🤖 AI Summary
The absence of a publicly available multi-object tracking (MOT) benchmark for American football hinders progress in sports video analysis. Method: We introduce FootballMOT, the first fine-grained detection and tracking dataset tailored to this sport, capturing high-density scenes, severe occlusions, and frequent physical interactions. Our approach integrates a fine-tuned detector, re-identification feature enhancement, and an end-to-end tracking framework via collaborative optimization. Results: Fine-tuning the detector significantly improves recall for small and occluded targets. Our tracking system achieves 62.3% mOTA on FootballMOT—outperforming state-of-the-art methods by an average of 4.7%—and reduces ID switches by 31.5%. This work establishes a new standard benchmark and provides a reproducible technical pipeline for MOT research in complex, contact-intensive sports scenarios.
📝 Abstract
Multi-Object Tracking (MOT) plays a critical role in analyzing player behavior from videos, enabling performance evaluation. Current MOT methods are often evaluated using publicly available datasets. However, most of these focus on everyday scenarios such as pedestrian tracking or are tailored to specific sports, including soccer and basketball.
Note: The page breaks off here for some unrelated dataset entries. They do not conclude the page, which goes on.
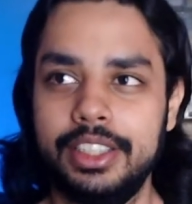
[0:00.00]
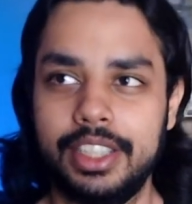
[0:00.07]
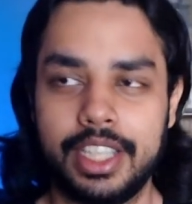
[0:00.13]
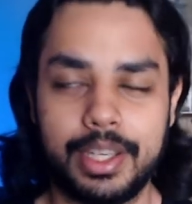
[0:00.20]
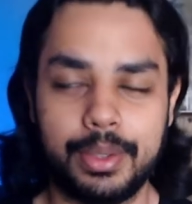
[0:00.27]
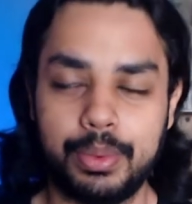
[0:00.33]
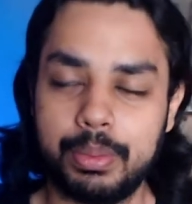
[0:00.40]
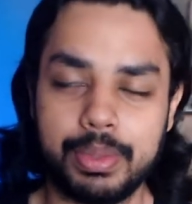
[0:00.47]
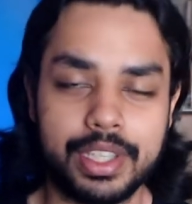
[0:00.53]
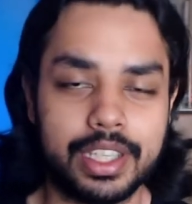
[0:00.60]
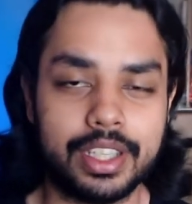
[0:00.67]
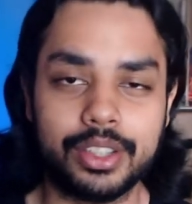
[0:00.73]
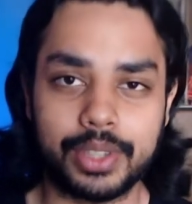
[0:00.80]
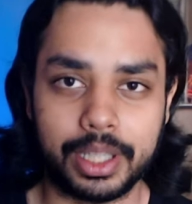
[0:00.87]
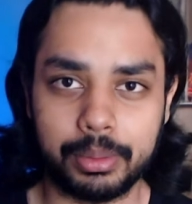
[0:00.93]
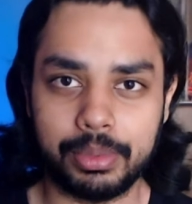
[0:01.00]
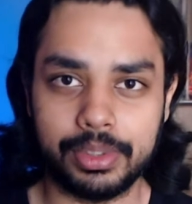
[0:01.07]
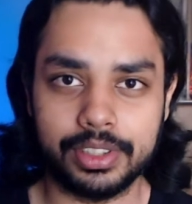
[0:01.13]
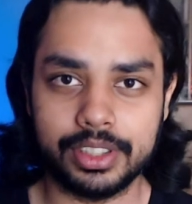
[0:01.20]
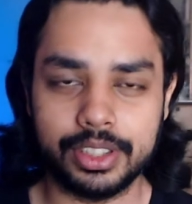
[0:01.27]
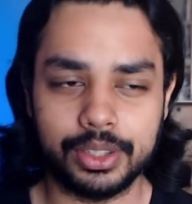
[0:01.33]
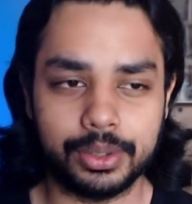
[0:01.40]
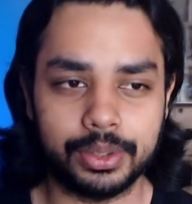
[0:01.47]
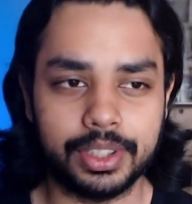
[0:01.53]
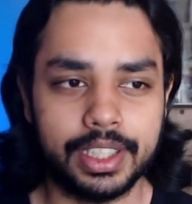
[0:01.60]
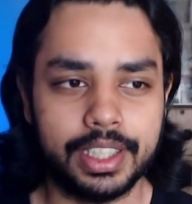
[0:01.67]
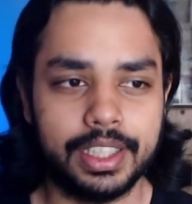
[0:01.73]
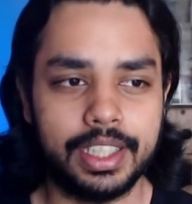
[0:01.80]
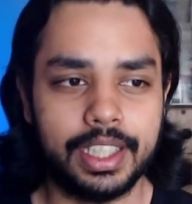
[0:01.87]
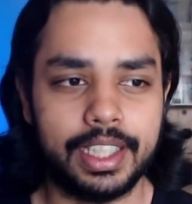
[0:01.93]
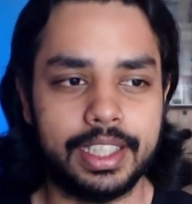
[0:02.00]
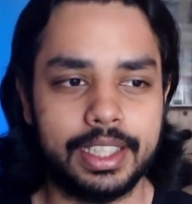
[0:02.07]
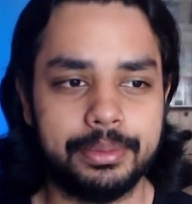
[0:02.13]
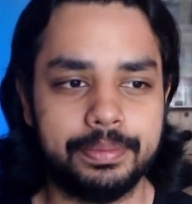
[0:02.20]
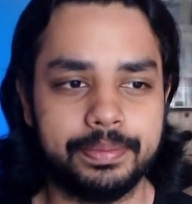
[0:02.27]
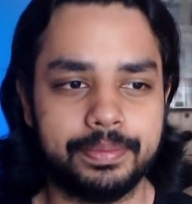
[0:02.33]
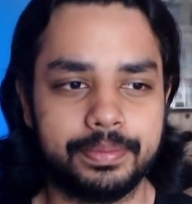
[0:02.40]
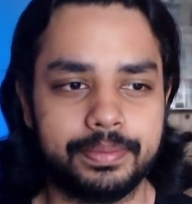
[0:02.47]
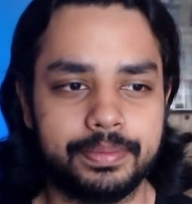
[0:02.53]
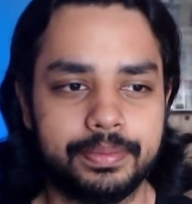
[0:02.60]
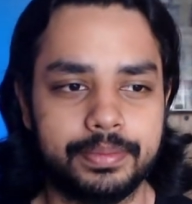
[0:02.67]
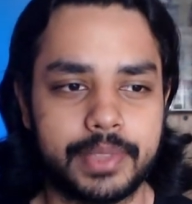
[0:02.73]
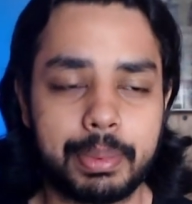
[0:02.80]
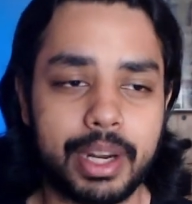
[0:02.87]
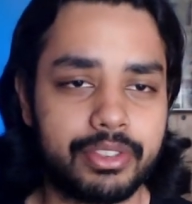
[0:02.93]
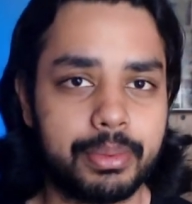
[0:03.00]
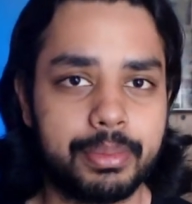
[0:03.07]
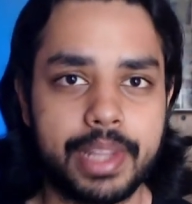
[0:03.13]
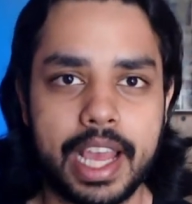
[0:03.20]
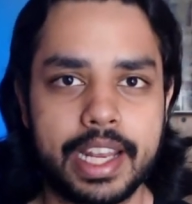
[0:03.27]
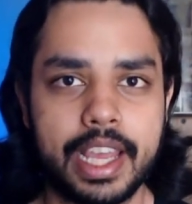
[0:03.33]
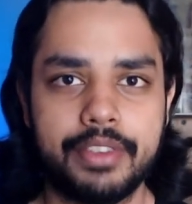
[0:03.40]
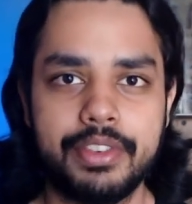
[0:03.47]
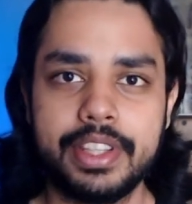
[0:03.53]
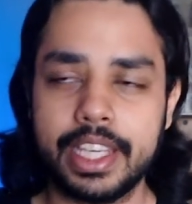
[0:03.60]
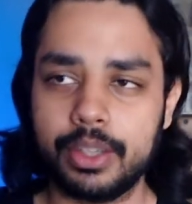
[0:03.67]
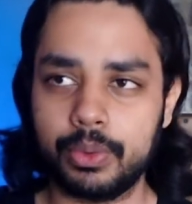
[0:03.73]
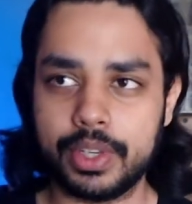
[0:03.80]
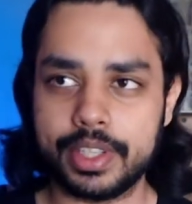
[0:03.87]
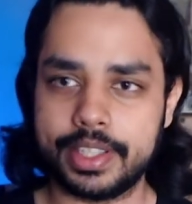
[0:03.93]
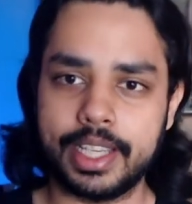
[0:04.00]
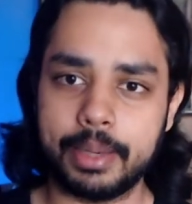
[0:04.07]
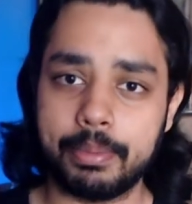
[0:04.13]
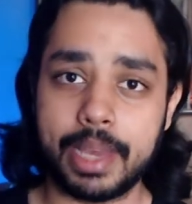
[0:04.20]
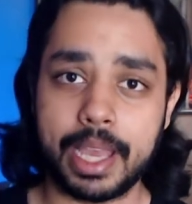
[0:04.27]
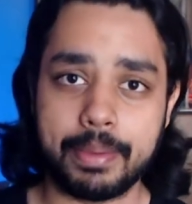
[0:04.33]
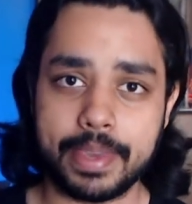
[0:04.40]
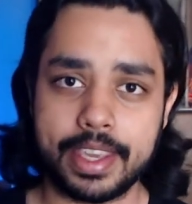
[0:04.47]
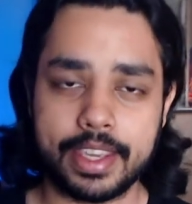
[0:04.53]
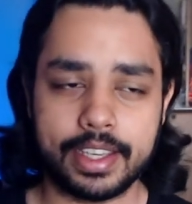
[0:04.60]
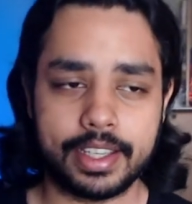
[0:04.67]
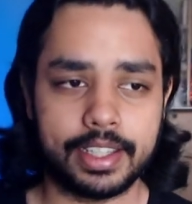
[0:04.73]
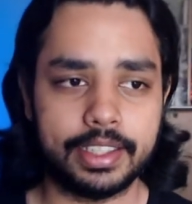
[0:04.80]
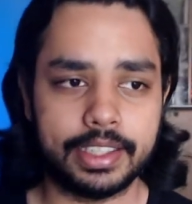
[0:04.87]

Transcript: It would be incredible to do. Um, apart from that, everything was done by me.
Despite the inherent challenges of tracking players in American football, such as frequent occlusion and physical contact, no standardized dataset has been publicly available, making fair comparisons between methods difficult. To address this gap, we constructed the first dedicated detection and tracking dataset for the American football players and conducted a comparative evaluation of various detection and tracking methods. Our results demonstrate that accurate detection and tracking can be achieved even in crowded scenarios. Fine-tuning detection models improved performance over pre-trained models. Furthermore, when these fine-tuned detectors and re-identification models were integrated into tracking systems, we observed notable improvements in tracking accuracy compared to existing approaches. This work thus enables robust detection and tracking of American football players in challenging, high-density scenarios previously underserved by conventional methods.